CT scanning - sometimes called CAT scanning - is a noninvasive medical test that helps physicians diagnose and treat medical conditions.  CT imaging combines special x-ray equipment with sophisticated computers to produce multiple images or pictures of the inside of the body. These cross-sectional images of the area being studied can then be examined on a computer monitor or printed.

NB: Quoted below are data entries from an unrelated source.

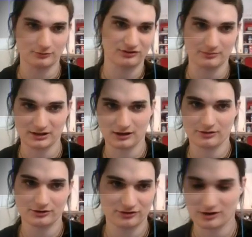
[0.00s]
with some of the
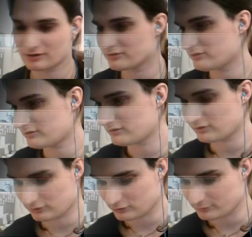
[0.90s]
other stonks
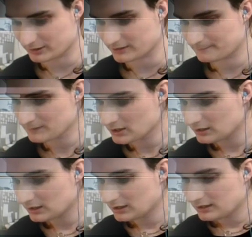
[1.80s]
too, but
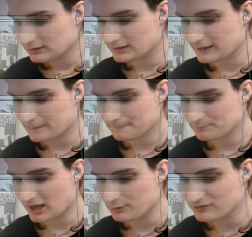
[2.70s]
like
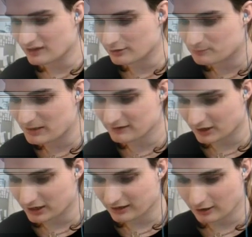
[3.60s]
I was being
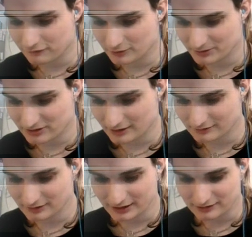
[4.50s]
very careful, but
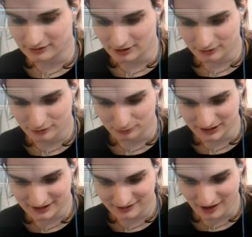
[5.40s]
then like, you know,
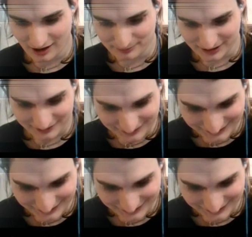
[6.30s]
greed got me.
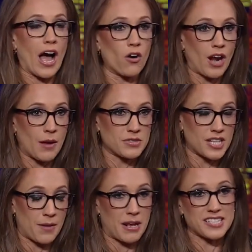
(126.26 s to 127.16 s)
out, I'm
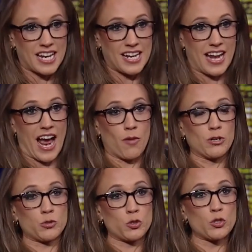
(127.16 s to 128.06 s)
not saying now,
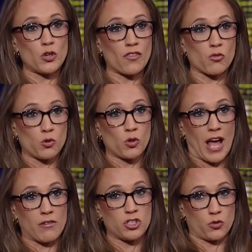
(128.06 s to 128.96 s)
but would you ever rule
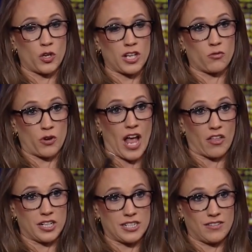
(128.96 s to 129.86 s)
out doing
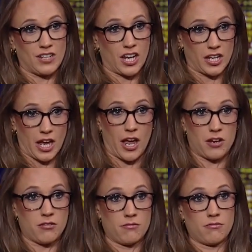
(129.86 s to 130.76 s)
reality TV
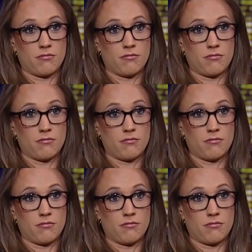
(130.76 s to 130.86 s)
again?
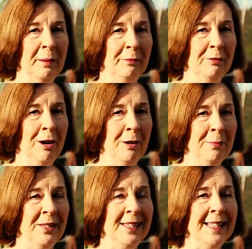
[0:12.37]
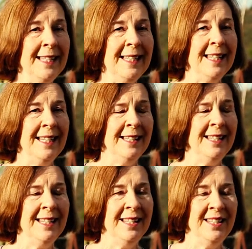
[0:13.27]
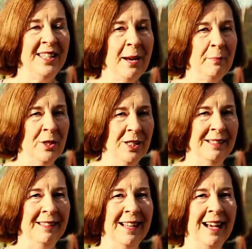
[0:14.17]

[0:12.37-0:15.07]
Farms since its inception.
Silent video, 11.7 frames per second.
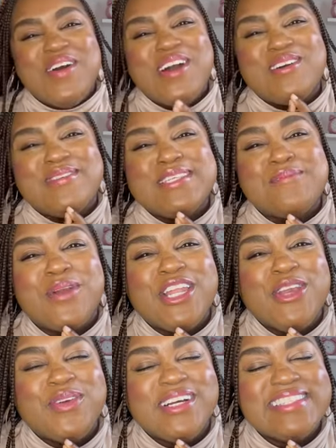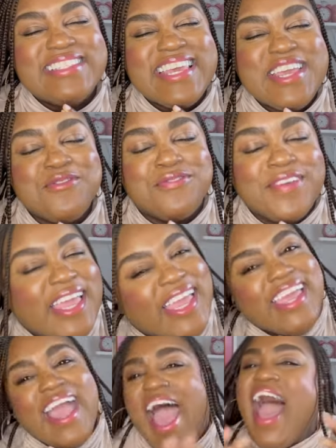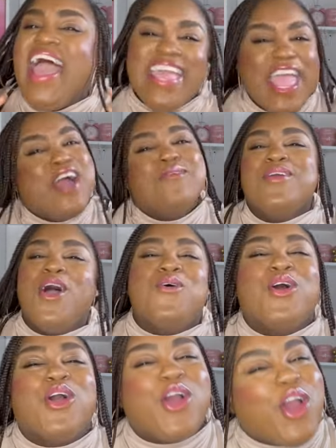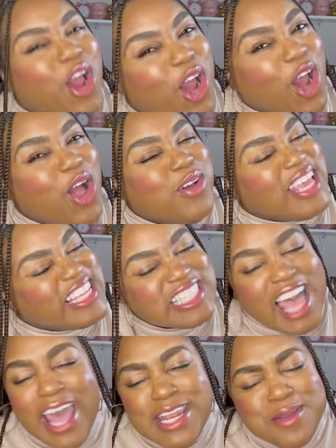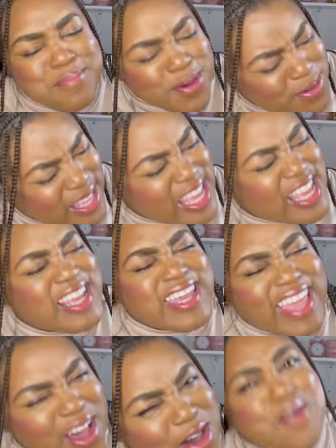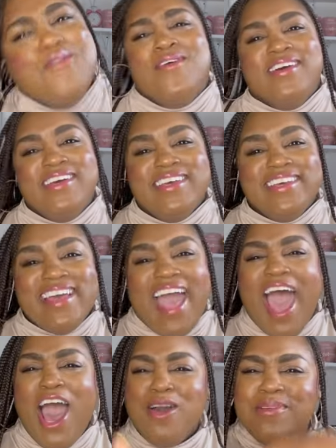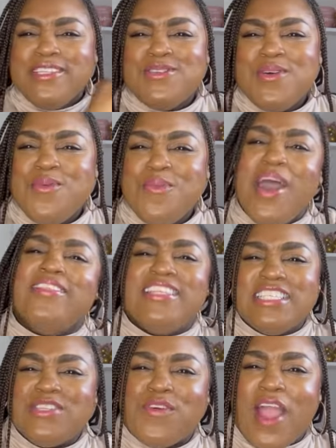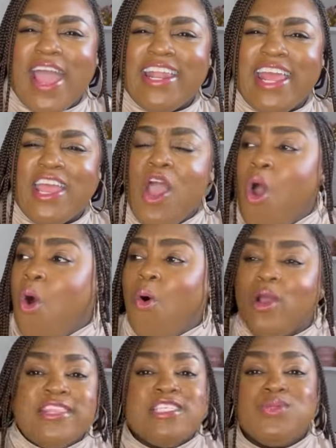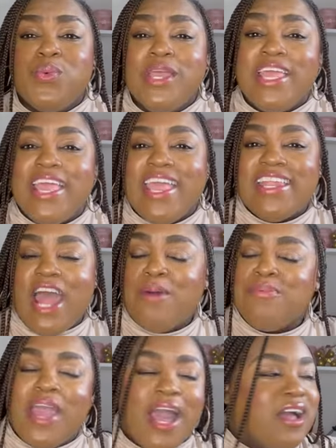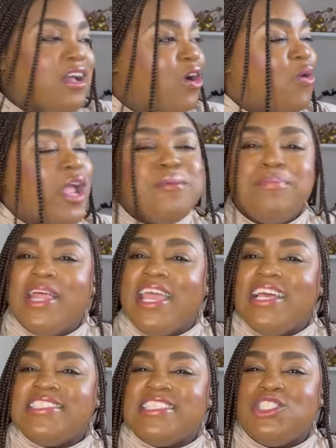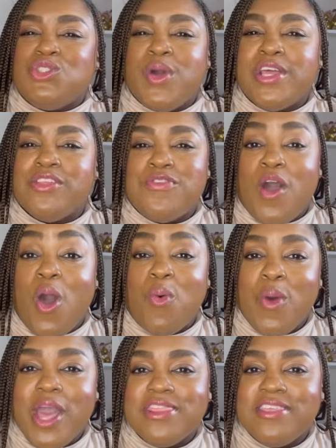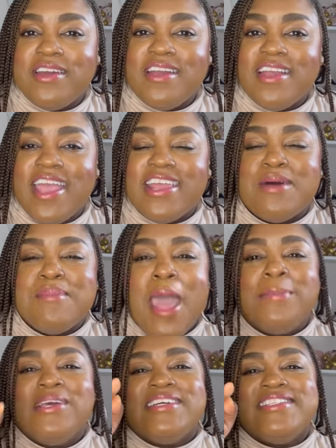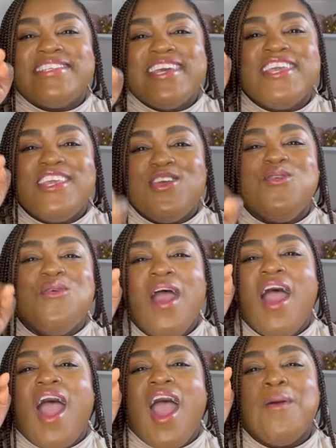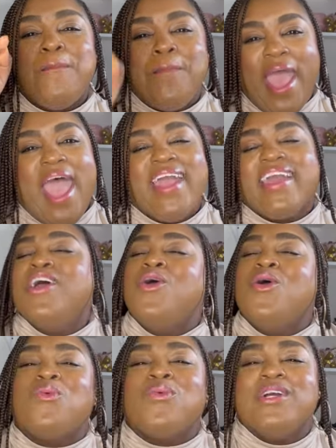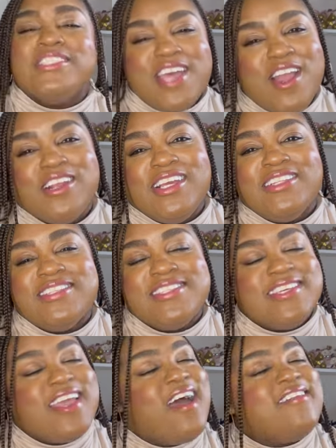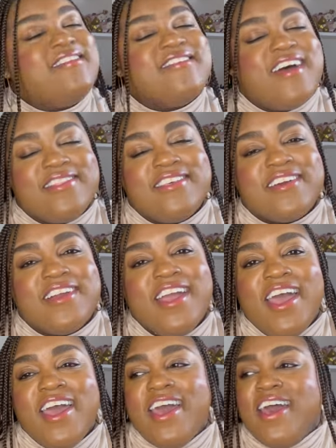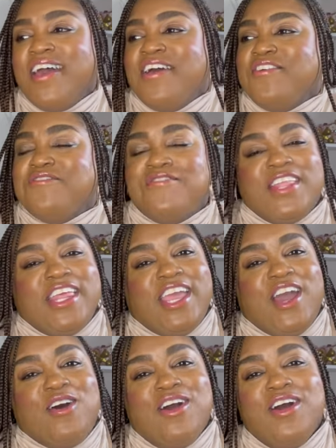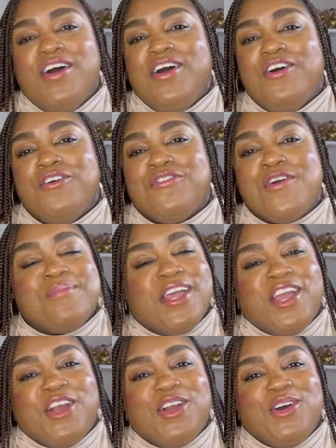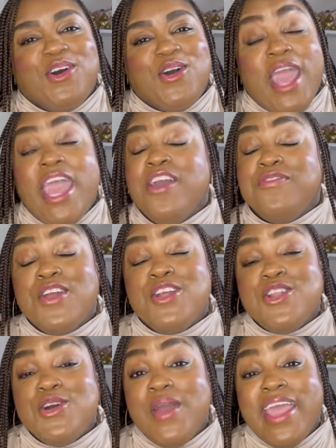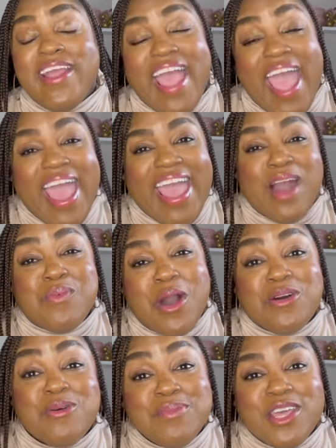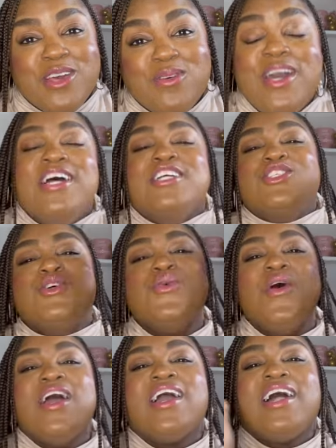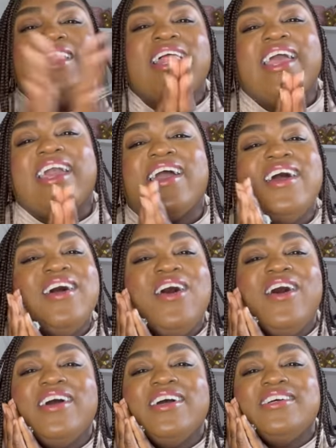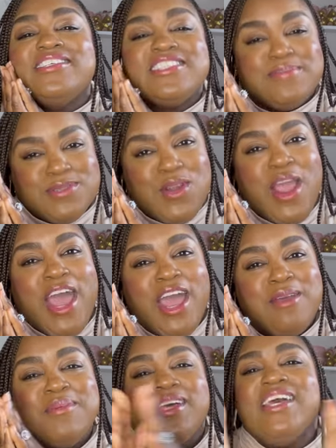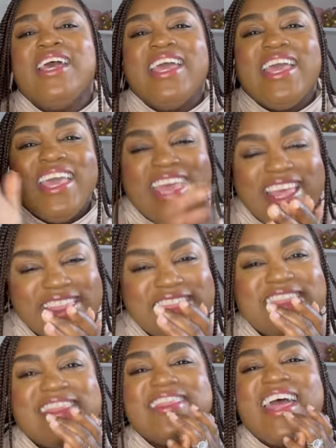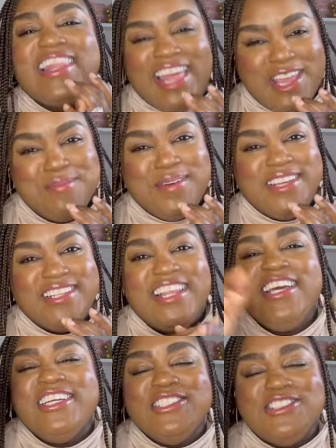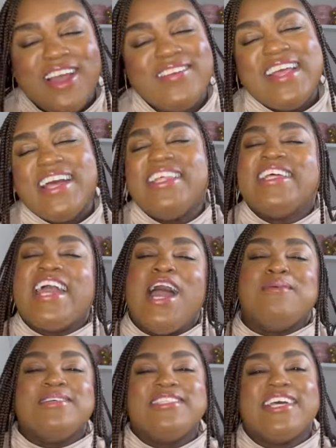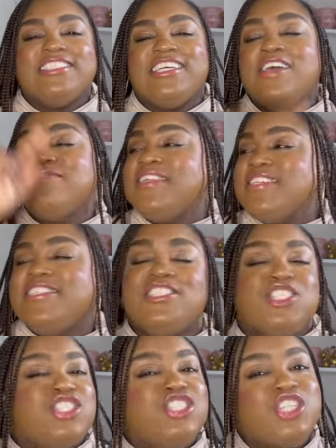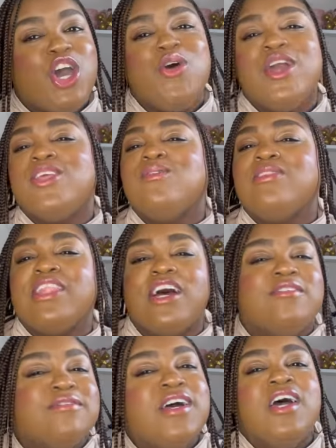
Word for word: welcome to Pretty Real TV. I am your girl. Yes, honey, bookie, go. I hope you're doing well this Friday or this weekend. I hope you got great plans, enjoying the fall weather, and I'm happy to see you back, returning to see another video from your girl, okay? If you're new here, hey, I welcome you to click subscribe, hit that like button, drop down in the comment section if this is your show and you love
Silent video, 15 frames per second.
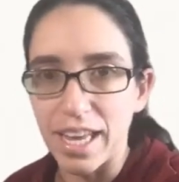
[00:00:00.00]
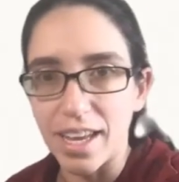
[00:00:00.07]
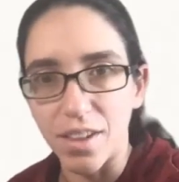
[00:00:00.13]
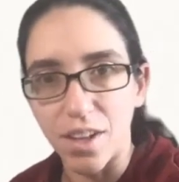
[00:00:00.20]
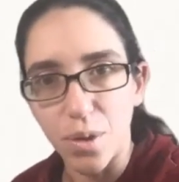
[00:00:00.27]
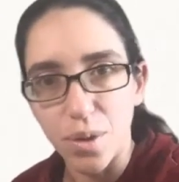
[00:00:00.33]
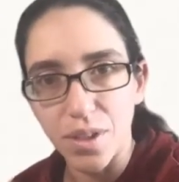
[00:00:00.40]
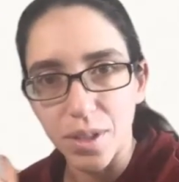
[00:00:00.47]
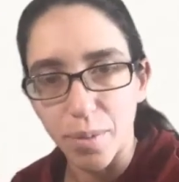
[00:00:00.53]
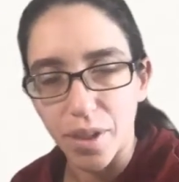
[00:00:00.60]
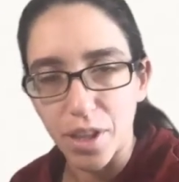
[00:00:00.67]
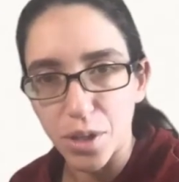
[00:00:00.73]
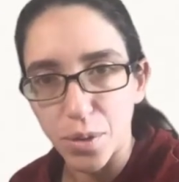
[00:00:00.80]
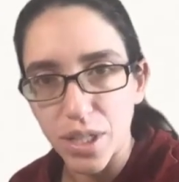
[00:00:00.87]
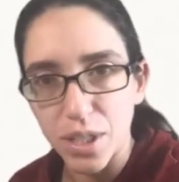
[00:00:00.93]
along with some other
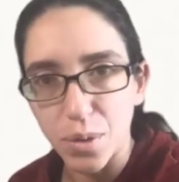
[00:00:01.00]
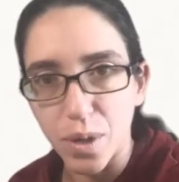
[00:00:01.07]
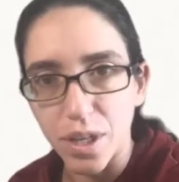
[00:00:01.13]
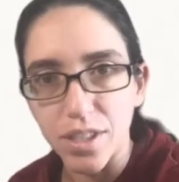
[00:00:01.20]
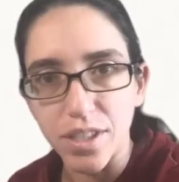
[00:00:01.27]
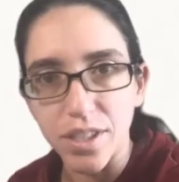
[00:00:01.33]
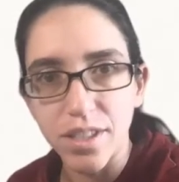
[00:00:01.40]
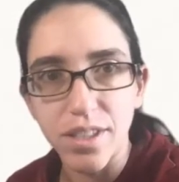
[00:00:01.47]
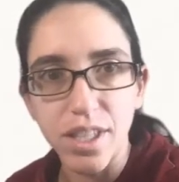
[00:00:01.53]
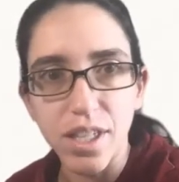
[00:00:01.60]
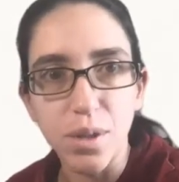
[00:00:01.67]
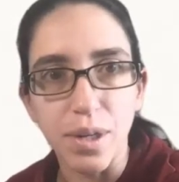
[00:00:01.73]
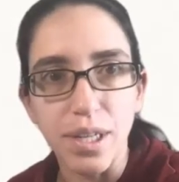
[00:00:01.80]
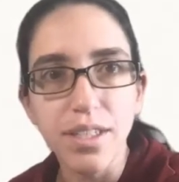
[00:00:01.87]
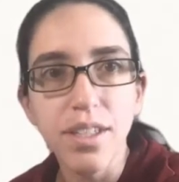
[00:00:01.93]
quiz questions in the
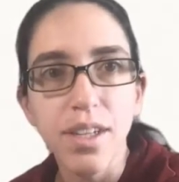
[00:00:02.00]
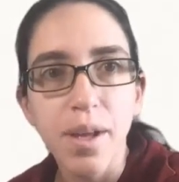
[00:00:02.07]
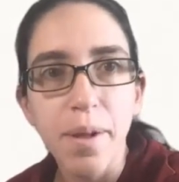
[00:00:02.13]
quiz,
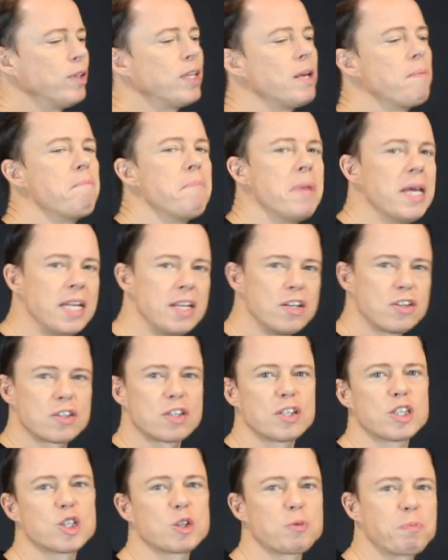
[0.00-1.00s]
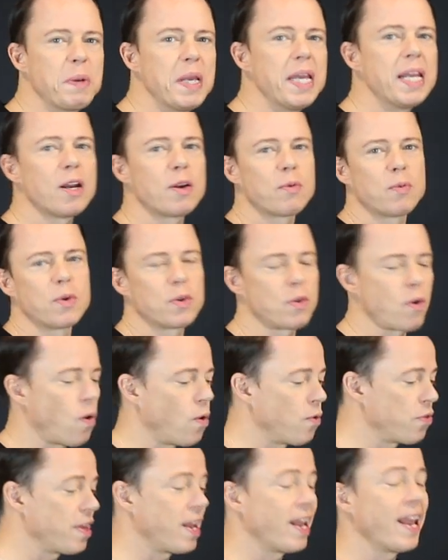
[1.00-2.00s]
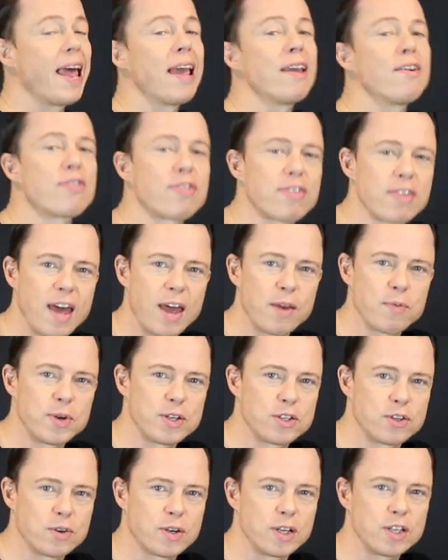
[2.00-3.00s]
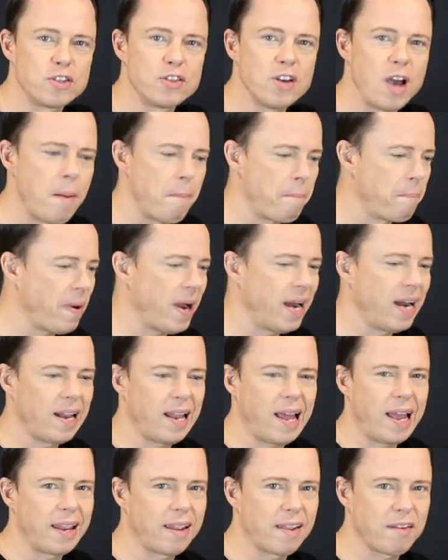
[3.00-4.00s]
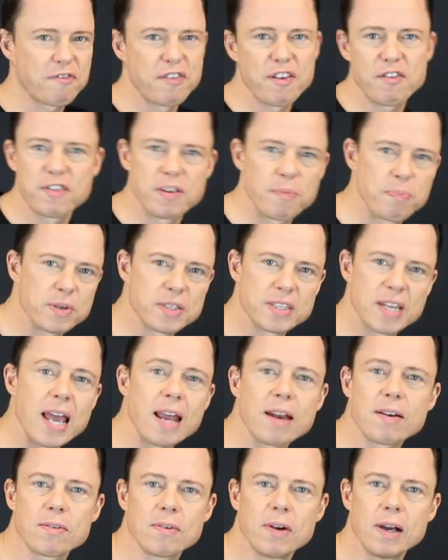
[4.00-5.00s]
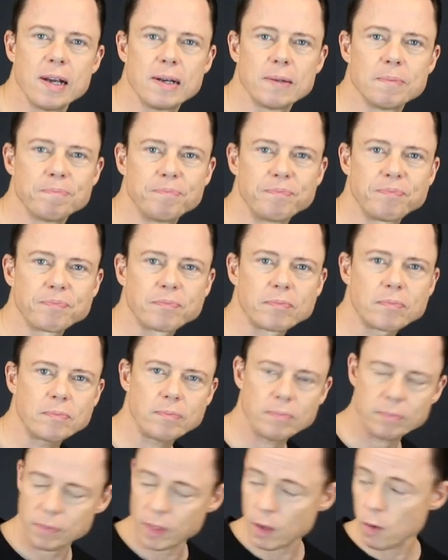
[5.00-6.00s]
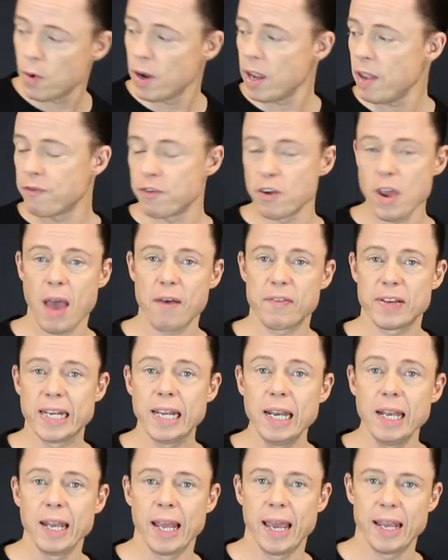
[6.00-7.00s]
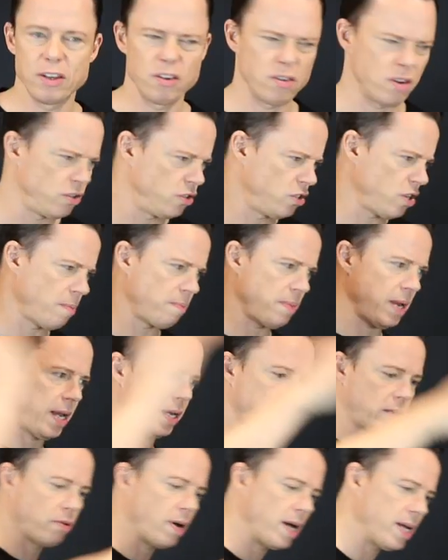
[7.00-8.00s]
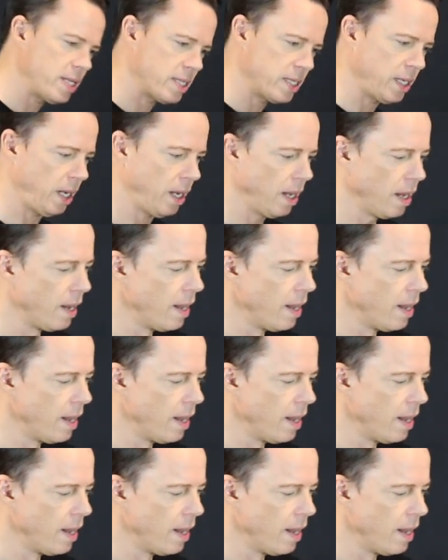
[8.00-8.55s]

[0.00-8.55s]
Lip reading: will diminish the speed the length at which you can jump by like 50%, right? If you have an inlet, you can jump like crazy.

CT scans of internal organs, bone, soft tissue and blood vessels provide greater clarity and reveal more details than regular x-ray exams.  Using specialized equipment and expertise to create and interpret CT scans of the body, radiologists can more easily diagnose problems such as cancers, cardiovascular disease, infectious disease, trauma and musculoskeletal disorders.

Having a successful exam

CT scans are very quick but require you to lie on your back for up to 30 minutes.


Some exams require the administration of IV contrast (some times called "dye"). Most of these type of exams will have the contrast administered through a vein in your arm.

CT Preparation

If you are having a CT scan without intravenous contrast or oral contrast, there is no real preparation. You may need to change into a gown for the exam depending on the type of clothing and any metal or dense material that might inhibit the scan.

If you are having a CT scan of your abdomen or pelvis, there is a chance you may be required to drink oral contrast. The oral contrast can be picked up at either of our locations and is used to help differentiate bowel tissue on the scan.

If your CT scan required intravenous (IV) contrast, you will need to have lab work to show how well your kidneys function (specifically, your creatinine and BUN lab values). Your doctor is aware of this requirement and will order the lab work for you. Please make sure the lab work is completed no earlier than 30 days prior to your exam and no later than 2 days prior to your exam. On the day of your exam, please do not eat solid food for 4 hours prior to your exam. Please drink plenty of fluids prior to your exam to assure you are well hydrated. You can take your normal medication prior to the exam. If you take Metformin (in any form) for diabetes, you will be asked to discontinue this medication after your exam for 48 hours.